*** GIVEN RECORDS ***

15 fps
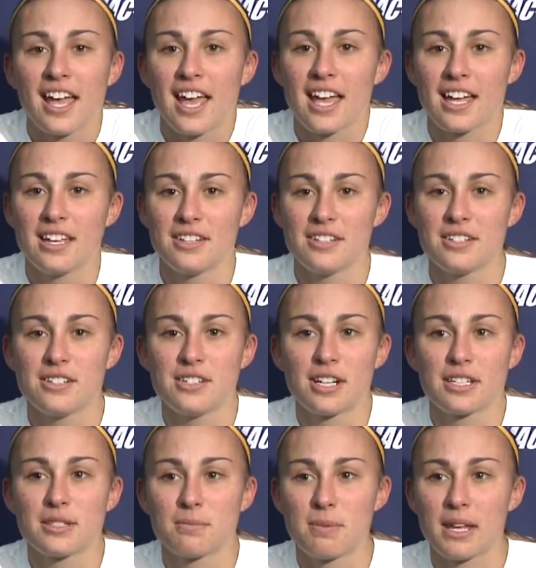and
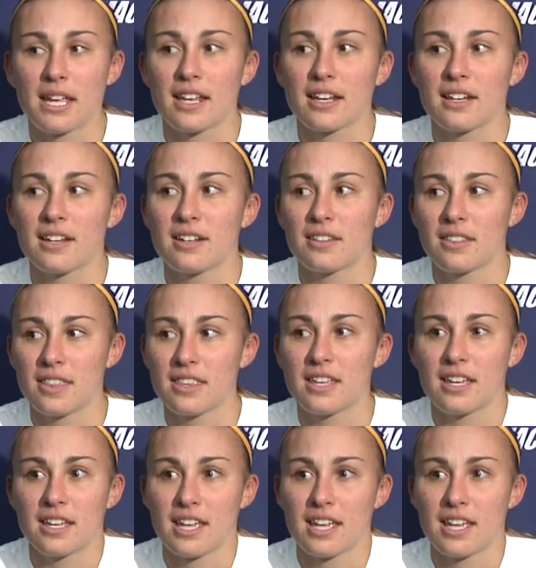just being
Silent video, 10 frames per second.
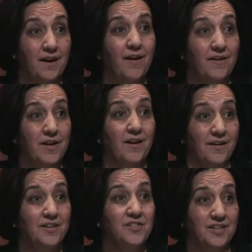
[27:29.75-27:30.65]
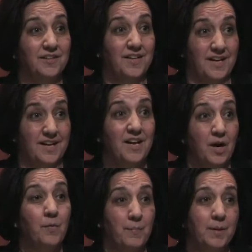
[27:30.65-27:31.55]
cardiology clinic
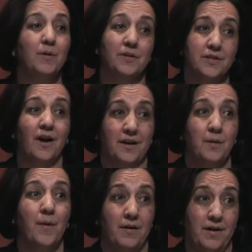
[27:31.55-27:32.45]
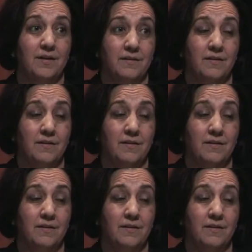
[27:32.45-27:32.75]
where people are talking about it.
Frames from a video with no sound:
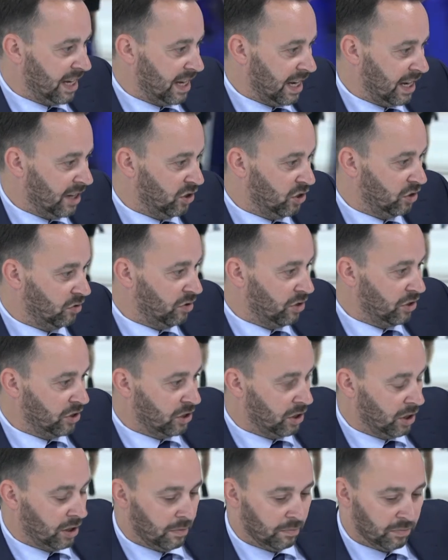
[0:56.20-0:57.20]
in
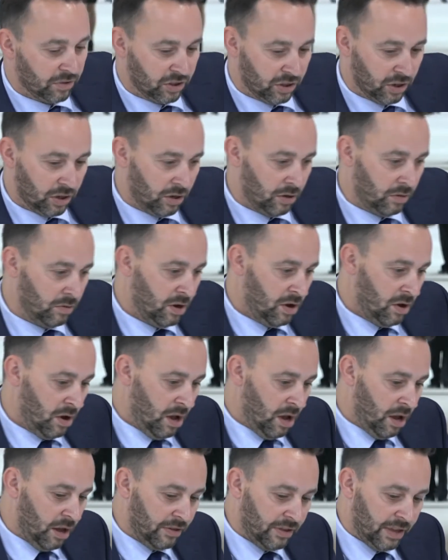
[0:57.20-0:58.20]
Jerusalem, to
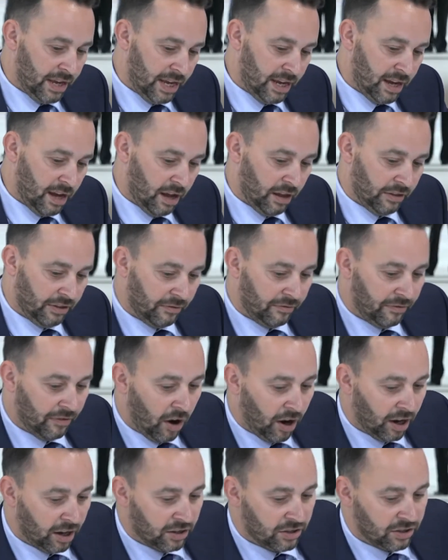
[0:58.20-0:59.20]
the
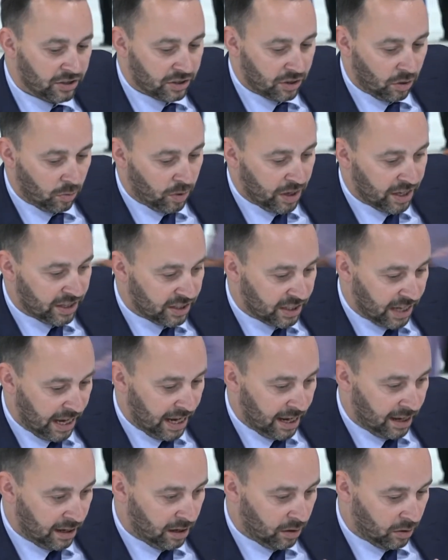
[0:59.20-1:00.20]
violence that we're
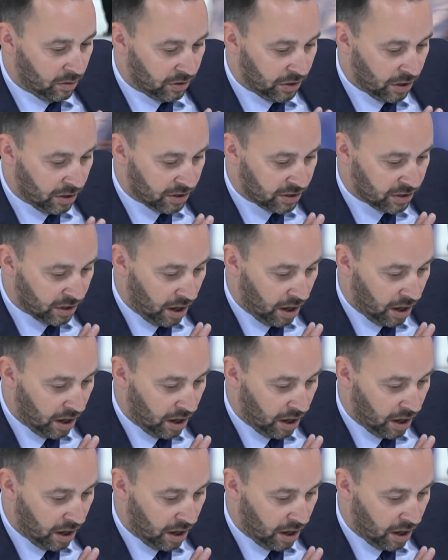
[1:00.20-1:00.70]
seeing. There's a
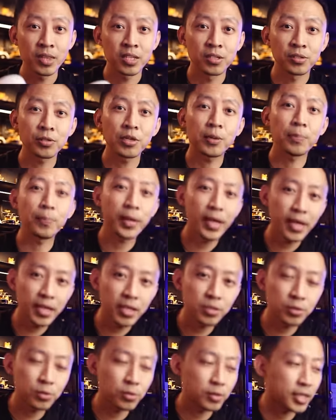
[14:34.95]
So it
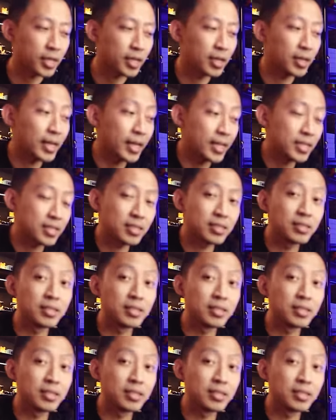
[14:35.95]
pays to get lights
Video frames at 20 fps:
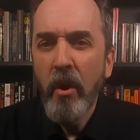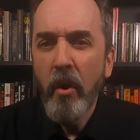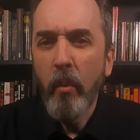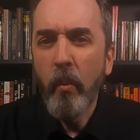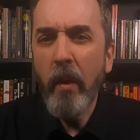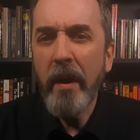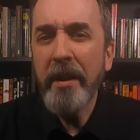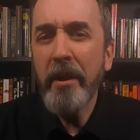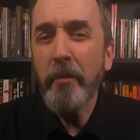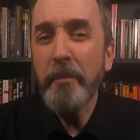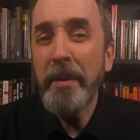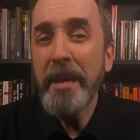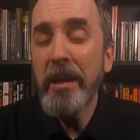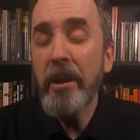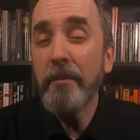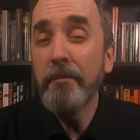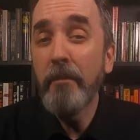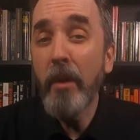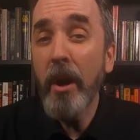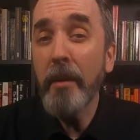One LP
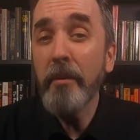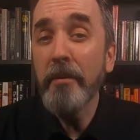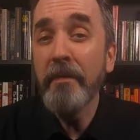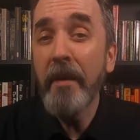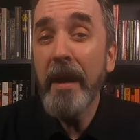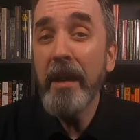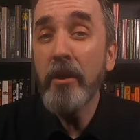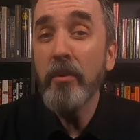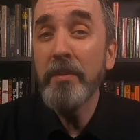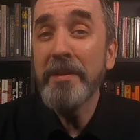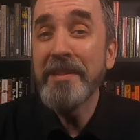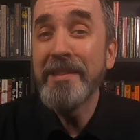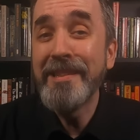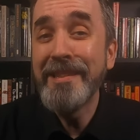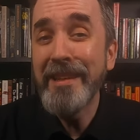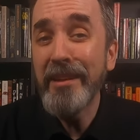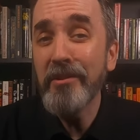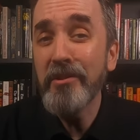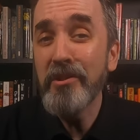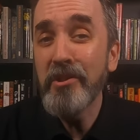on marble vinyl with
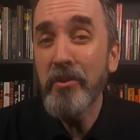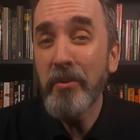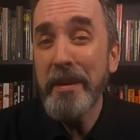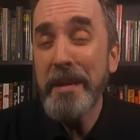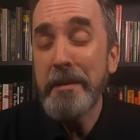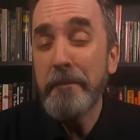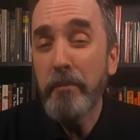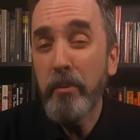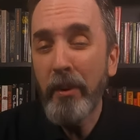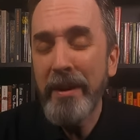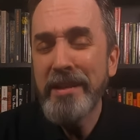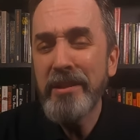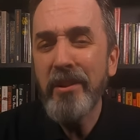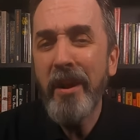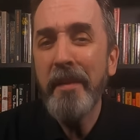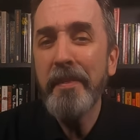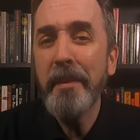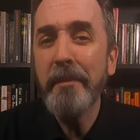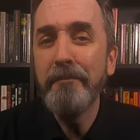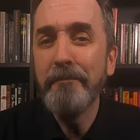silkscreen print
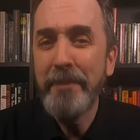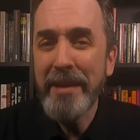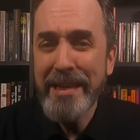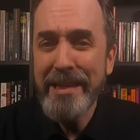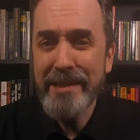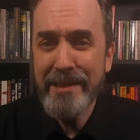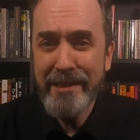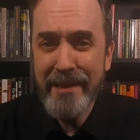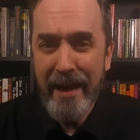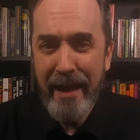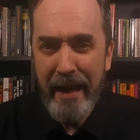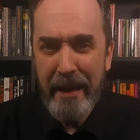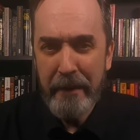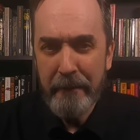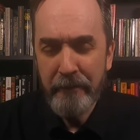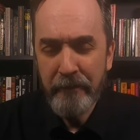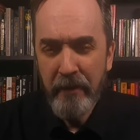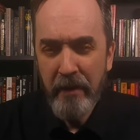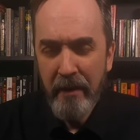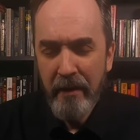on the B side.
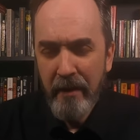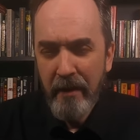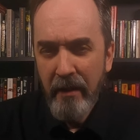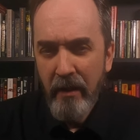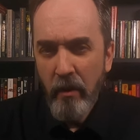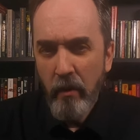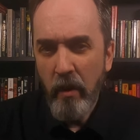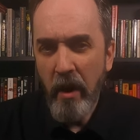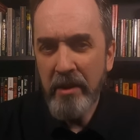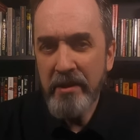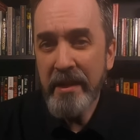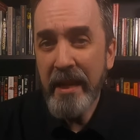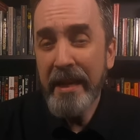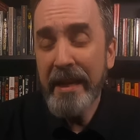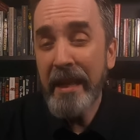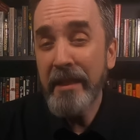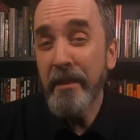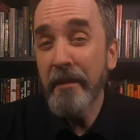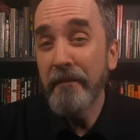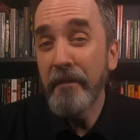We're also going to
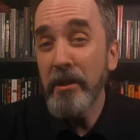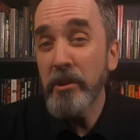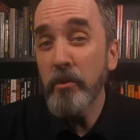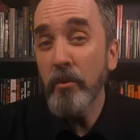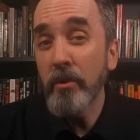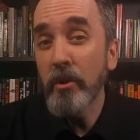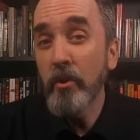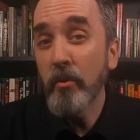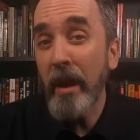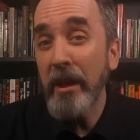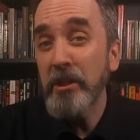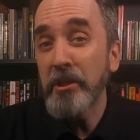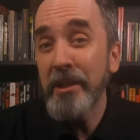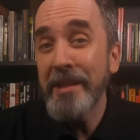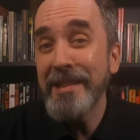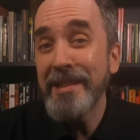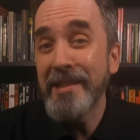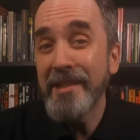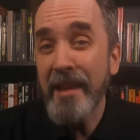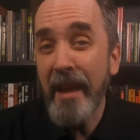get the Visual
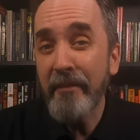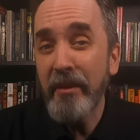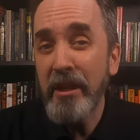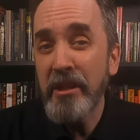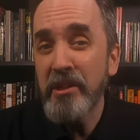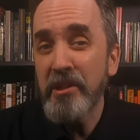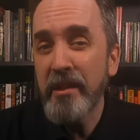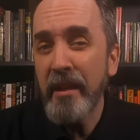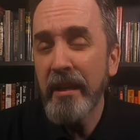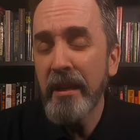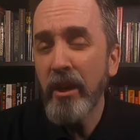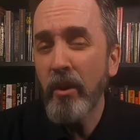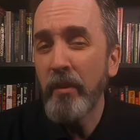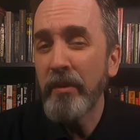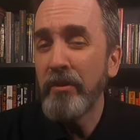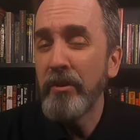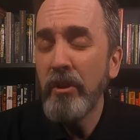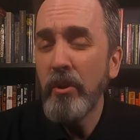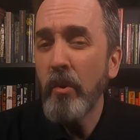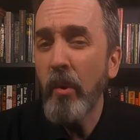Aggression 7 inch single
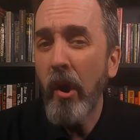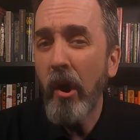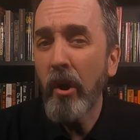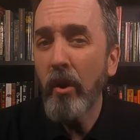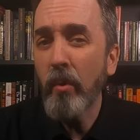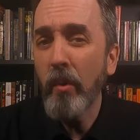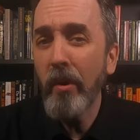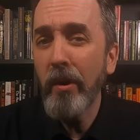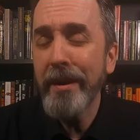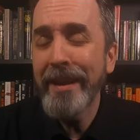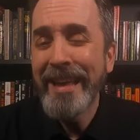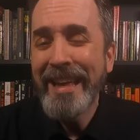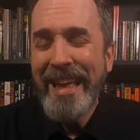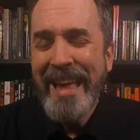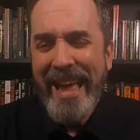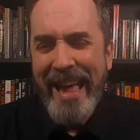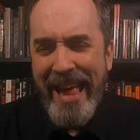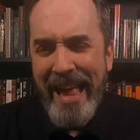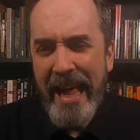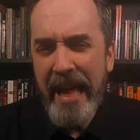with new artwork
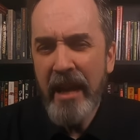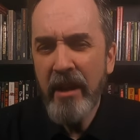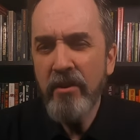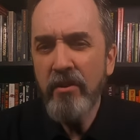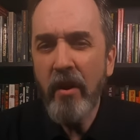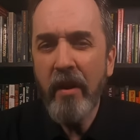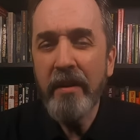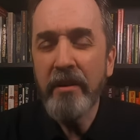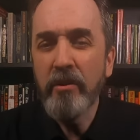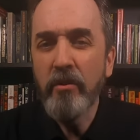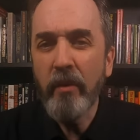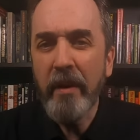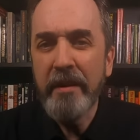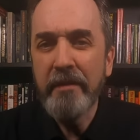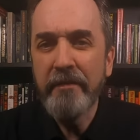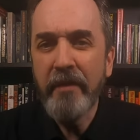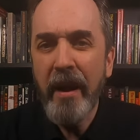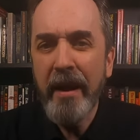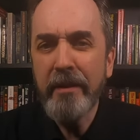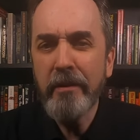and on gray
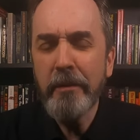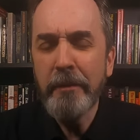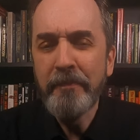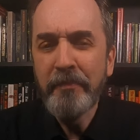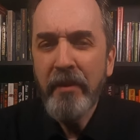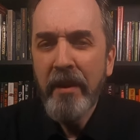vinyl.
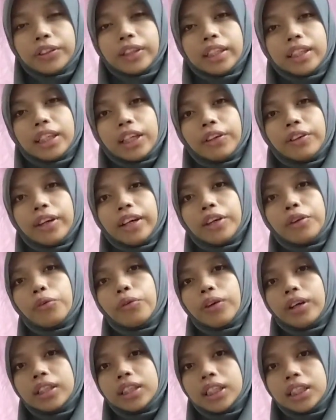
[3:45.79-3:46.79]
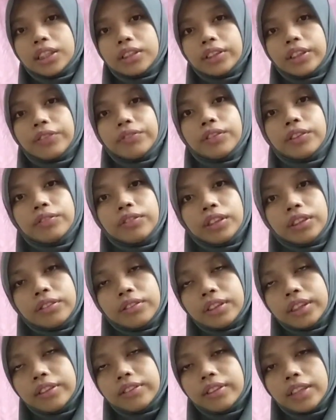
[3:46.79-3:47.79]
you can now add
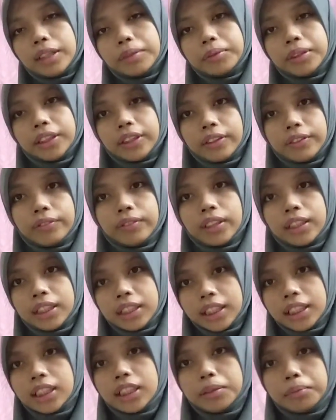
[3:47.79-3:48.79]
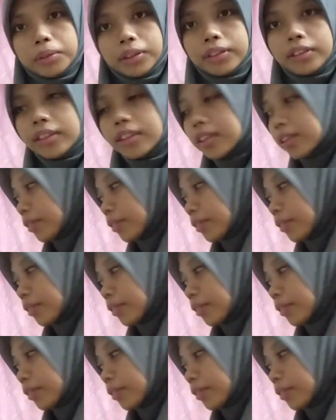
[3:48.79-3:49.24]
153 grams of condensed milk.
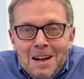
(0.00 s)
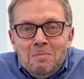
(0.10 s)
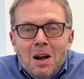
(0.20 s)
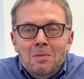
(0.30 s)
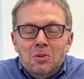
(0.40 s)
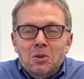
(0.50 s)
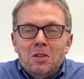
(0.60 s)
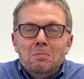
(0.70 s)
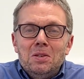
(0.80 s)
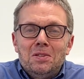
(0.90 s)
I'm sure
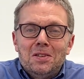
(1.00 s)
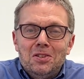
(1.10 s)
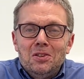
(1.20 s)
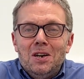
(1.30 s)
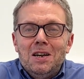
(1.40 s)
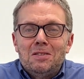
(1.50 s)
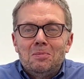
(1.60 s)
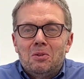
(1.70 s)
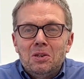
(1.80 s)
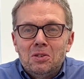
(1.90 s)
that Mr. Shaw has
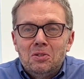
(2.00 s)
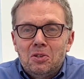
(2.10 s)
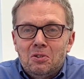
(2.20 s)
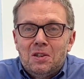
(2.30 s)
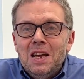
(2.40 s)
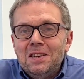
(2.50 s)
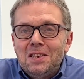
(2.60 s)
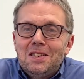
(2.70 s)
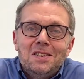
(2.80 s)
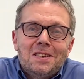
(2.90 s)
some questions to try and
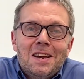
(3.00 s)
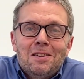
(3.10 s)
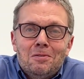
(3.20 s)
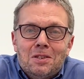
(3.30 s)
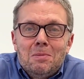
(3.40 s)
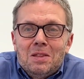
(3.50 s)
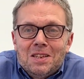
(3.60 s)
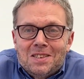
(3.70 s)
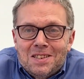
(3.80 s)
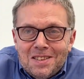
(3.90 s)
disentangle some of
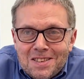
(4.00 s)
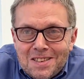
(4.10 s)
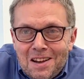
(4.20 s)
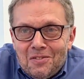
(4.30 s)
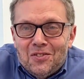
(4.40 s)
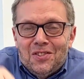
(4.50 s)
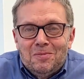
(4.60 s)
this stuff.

*** End of GIVEN RECORDS ***

▶ _TASK STATEMENT_
For this exercise, return every entry verbatim and omit all pictures.

▶ _OUTPUT OF THE EXERCISE_
15 fps
and
just being
Silent video, 10 frames per second.
[27:29.75-27:30.65]
[27:30.65-27:31.55]
cardiology clinic
[27:31.55-27:32.45]
[27:32.45-27:32.75]
where people are talking about it.
Frames from a video with no sound:
[0:56.20-0:57.20]
in
[0:57.20-0:58.20]
Jerusalem, to
[0:58.20-0:59.20]
the
[0:59.20-1:00.20]
violence that we're
[1:00.20-1:00.70]
seeing. There's a
[14:34.95]
So it
[14:35.95]
pays to get lights
Video frames at 20 fps:
One LP
on marble vinyl with
silkscreen print
on the B side.
We're also going to
get the Visual
Aggression 7 inch single
with new artwork
and on gray
vinyl.
[3:45.79-3:46.79]
[3:46.79-3:47.79]
you can now add
[3:47.79-3:48.79]
[3:48.79-3:49.24]
153 grams of condensed milk.
(0.00 s)
(0.10 s)
(0.20 s)
(0.30 s)
(0.40 s)
(0.50 s)
(0.60 s)
(0.70 s)
(0.80 s)
(0.90 s)
I'm sure
(1.00 s)
(1.10 s)
(1.20 s)
(1.30 s)
(1.40 s)
(1.50 s)
(1.60 s)
(1.70 s)
(1.80 s)
(1.90 s)
that Mr. Shaw has
(2.00 s)
(2.10 s)
(2.20 s)
(2.30 s)
(2.40 s)
(2.50 s)
(2.60 s)
(2.70 s)
(2.80 s)
(2.90 s)
some questions to try and
(3.00 s)
(3.10 s)
(3.20 s)
(3.30 s)
(3.40 s)
(3.50 s)
(3.60 s)
(3.70 s)
(3.80 s)
(3.90 s)
disentangle some of
(4.00 s)
(4.10 s)
(4.20 s)
(4.30 s)
(4.40 s)
(4.50 s)
(4.60 s)
this stuff.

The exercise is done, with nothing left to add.